Webページの見栄えを記述するCSS(Cascading Style Sheet)では「セレクタ {スタイル}」という記法を基本とし、セレクタで指定した要素にスタイルを適用する。IDセレクタはその一つで、指定した値がid属性と一致する要素を選択する。
例えば、「#page-title」と記述すると、HTML要素中の「id="page-title"」が設定された要素が選択される。セレクタはカンマで区切って複数指定することもでき、「#title, #subtitle {スタイル}」のように記述すると、それぞれのIDを持つ要素に同じスタイルが適用される。

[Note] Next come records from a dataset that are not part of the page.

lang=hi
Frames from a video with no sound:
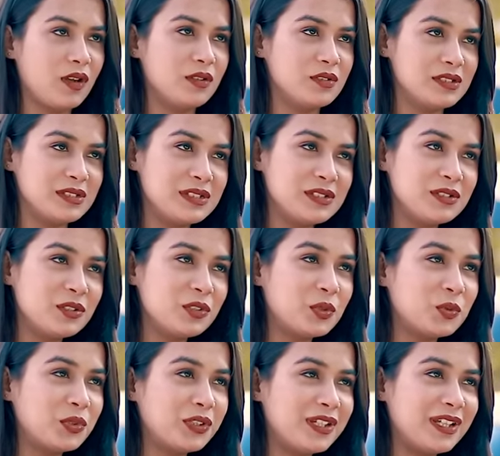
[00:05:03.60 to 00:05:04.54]
उस दिन तो
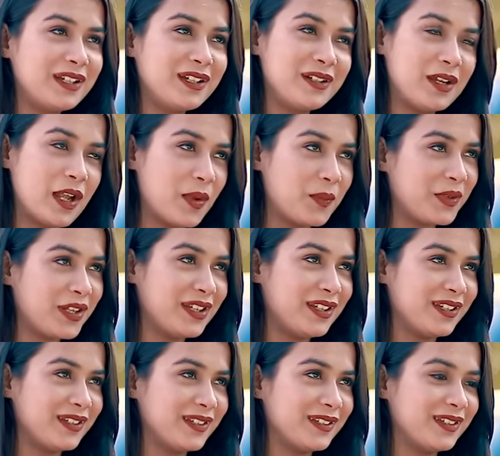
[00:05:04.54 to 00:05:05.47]
तुम घुटने का नाम नहीं
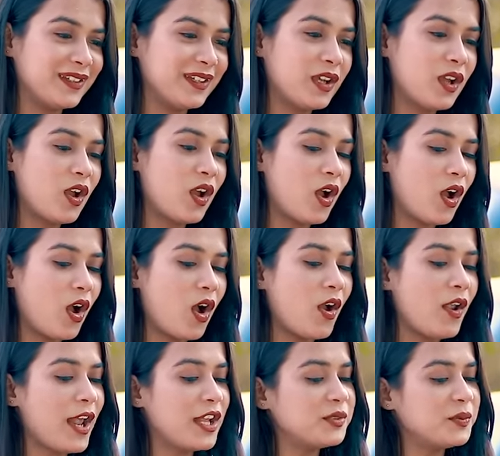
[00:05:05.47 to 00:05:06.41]
ले रहे थे
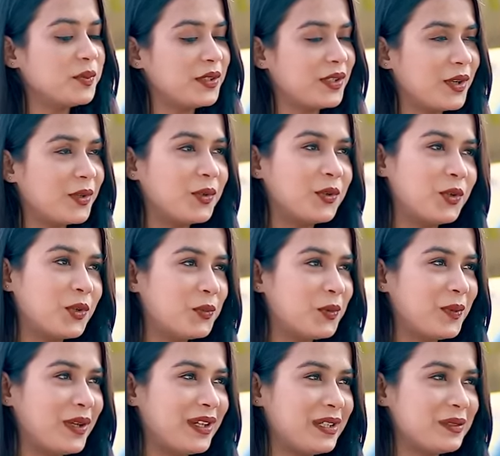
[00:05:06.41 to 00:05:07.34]
और आज बिना घुटनों
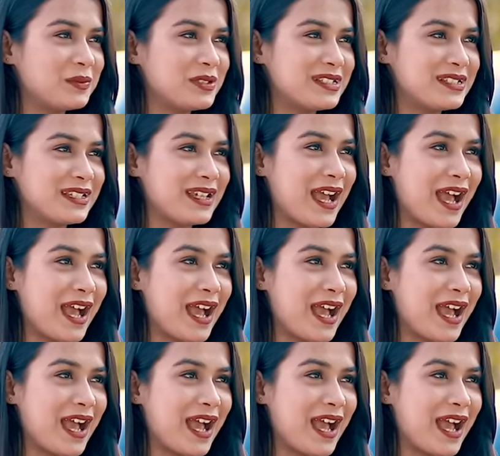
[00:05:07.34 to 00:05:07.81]
में बैठे मुझसे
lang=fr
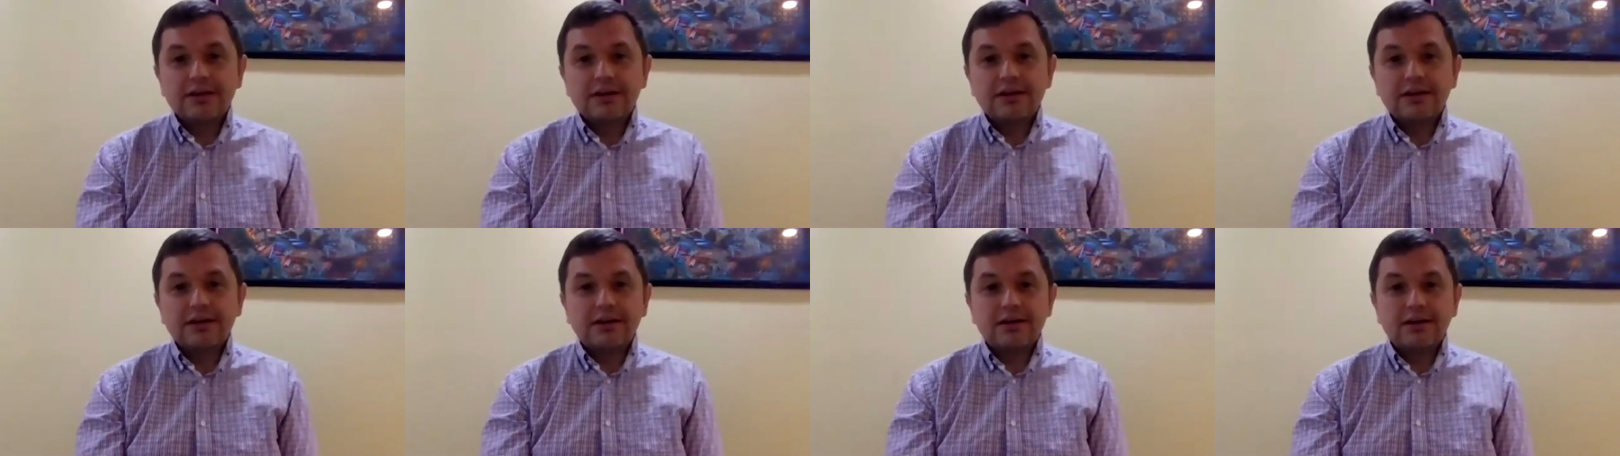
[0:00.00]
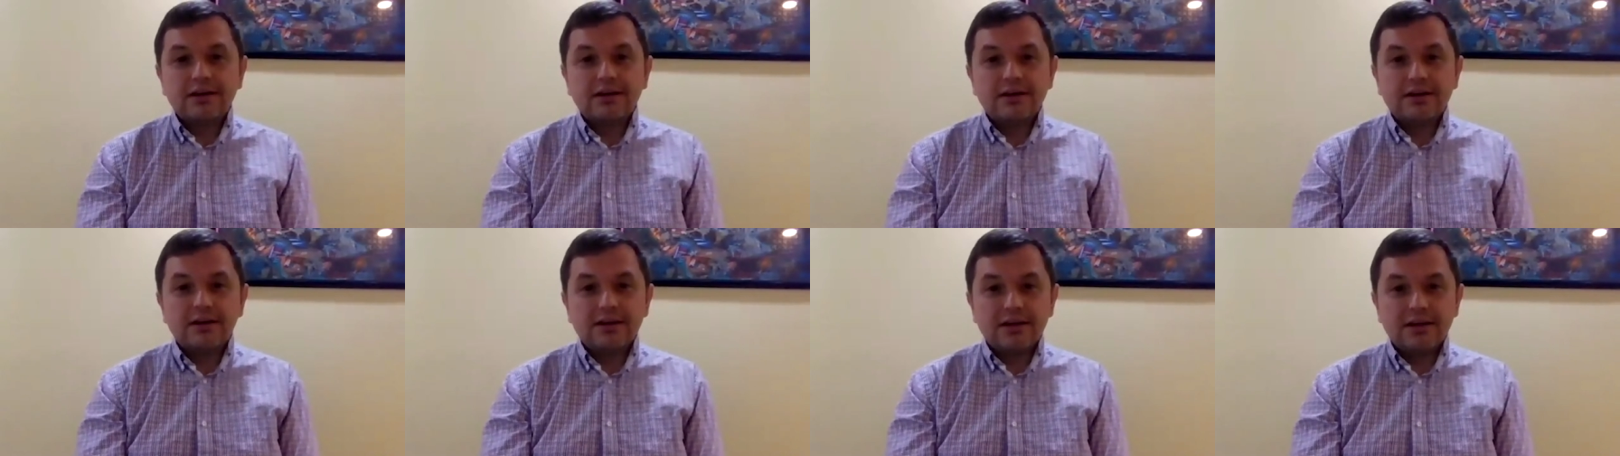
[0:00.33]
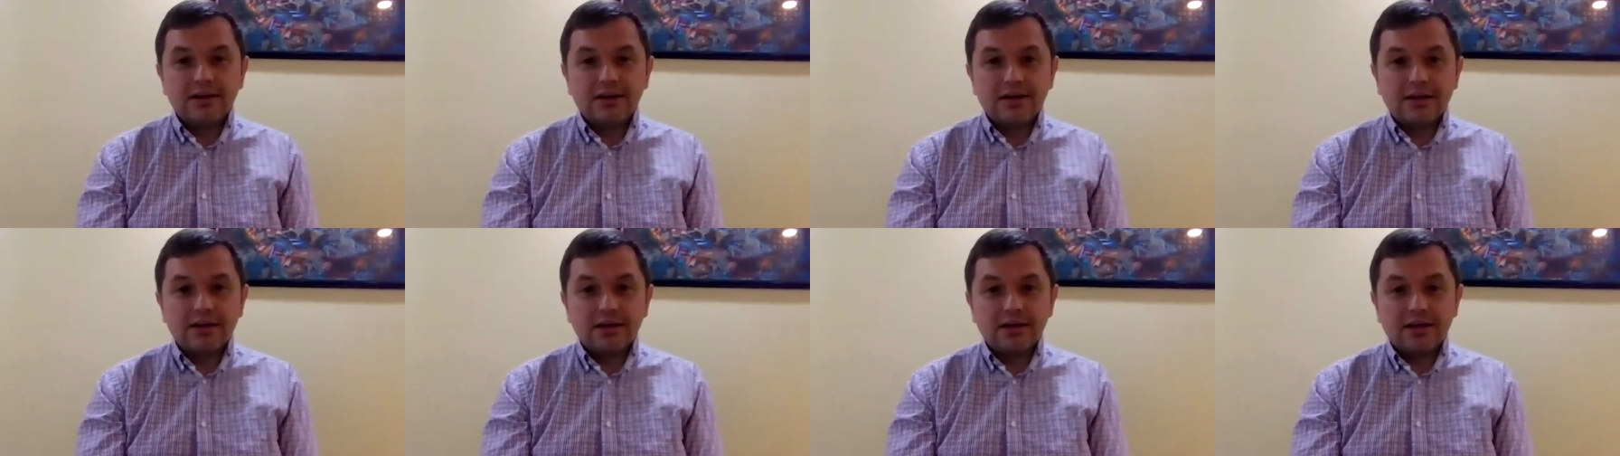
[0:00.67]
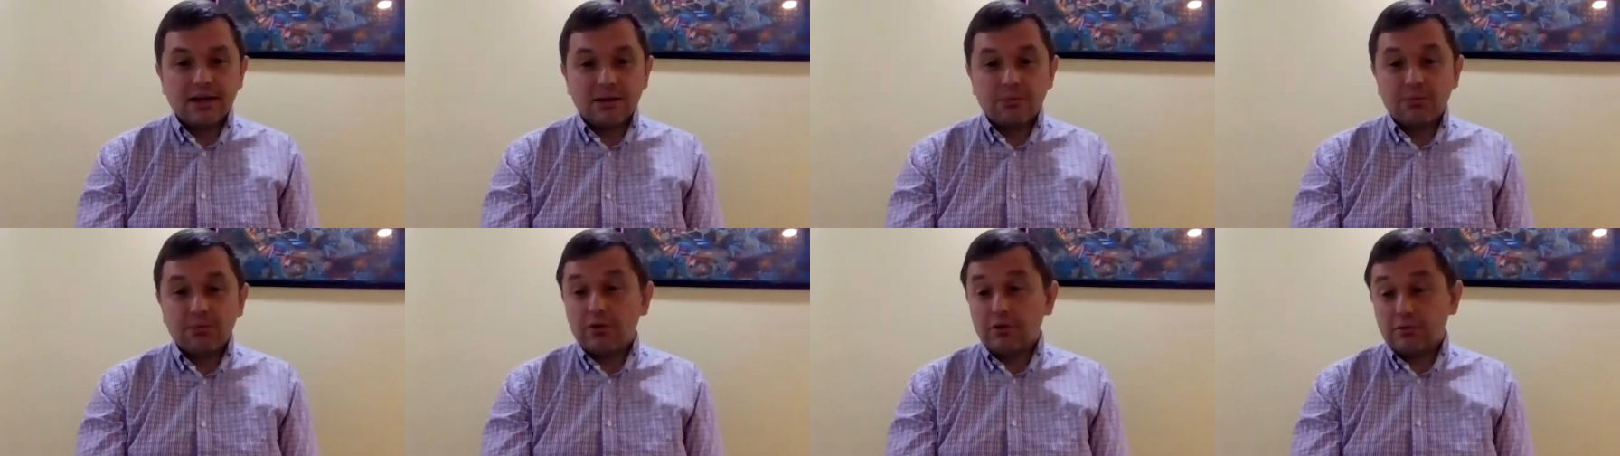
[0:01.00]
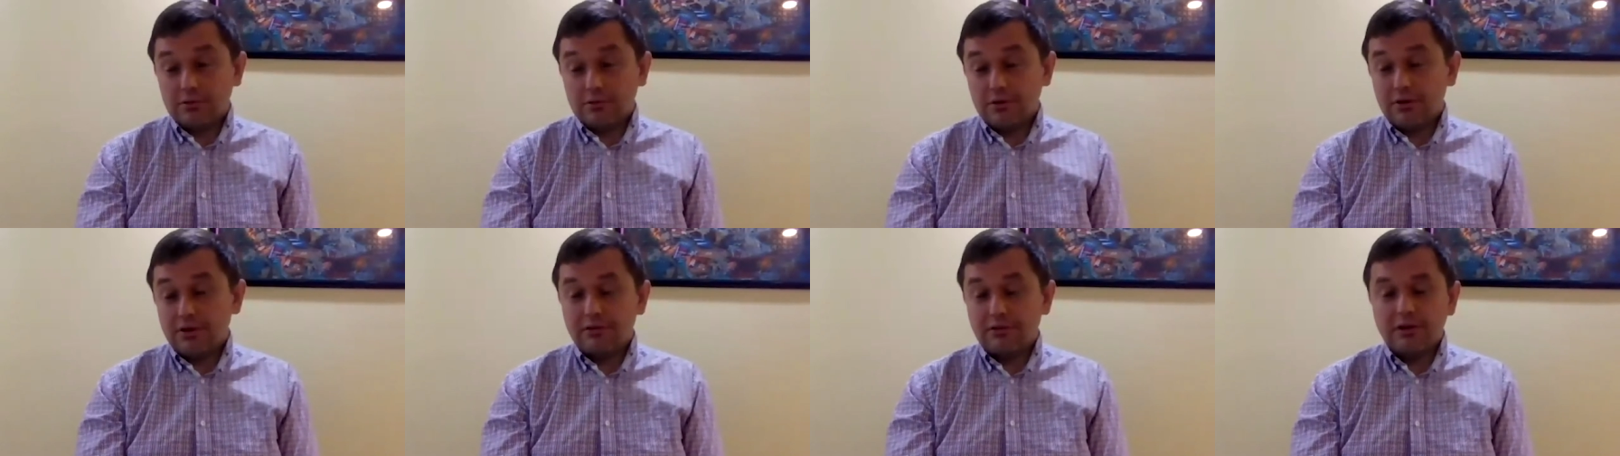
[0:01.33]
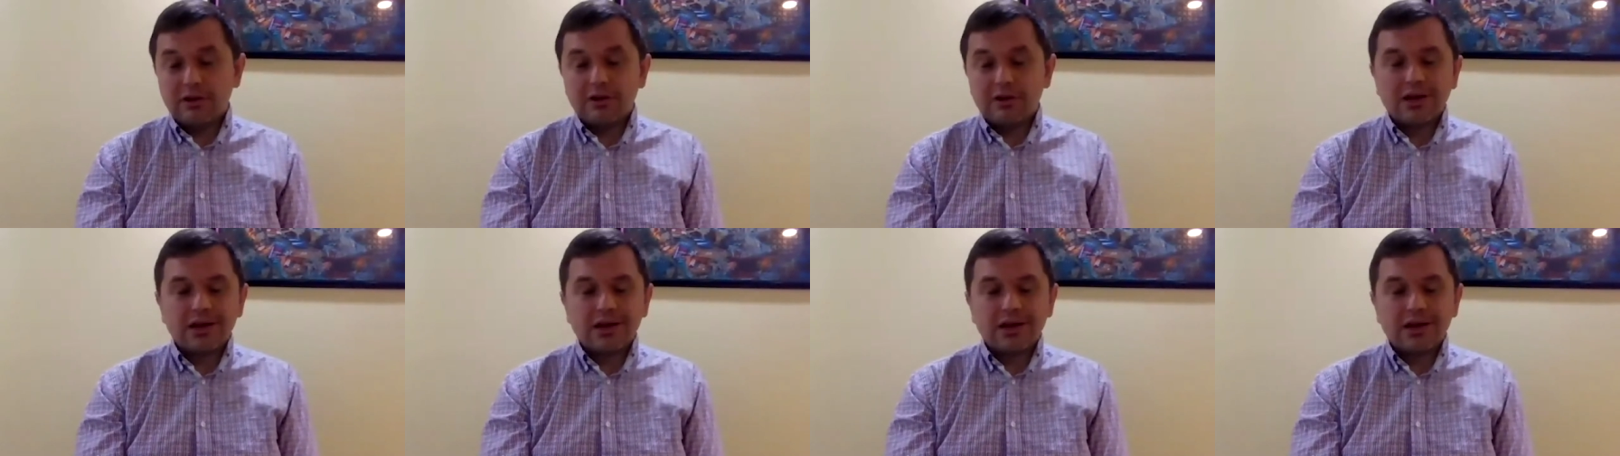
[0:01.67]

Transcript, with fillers: Euh, et clairement, euh,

id属性の値はページ内で重複しないことが前提であるため、IDセレクタは原則として一つのページにつき一つの要素だけを対象とする。同じスタイルを複数の要素に適用したい場合は、タグ自体を対象とする「要素型セレクタ」(type selector)や、複数の要素に指定してもよいclass属性を対象とする「クラスセレクタ」(class selector)が用いられる。
CSSには複数のセレクタが定義されているが、それぞれ「詳細度」(specificity)と呼ばれる優先順位が異なる。IDセレクタはクラスセレクタや要素型セレクタより高い詳細度を持ち、同一要素に複数のスタイル指定が競合した場合、IDセレクタによる指定が優先される。この性質はスタイルの適用結果に直接影響するため、CSS設計においては考慮が必要である。
なお、HTML要素のIDはCSSによるスタイル指定のほか、JavaScriptから要素を操作する際の識別子としても利用される。document.getElementById() などのメソッドで特定の要素を取得する際にID値が参照される。さらに、URLの末尾に「#ID名」を付加することで、ページ内の特定箇所へ直接移動するページ内リンクの参照先としても使われる。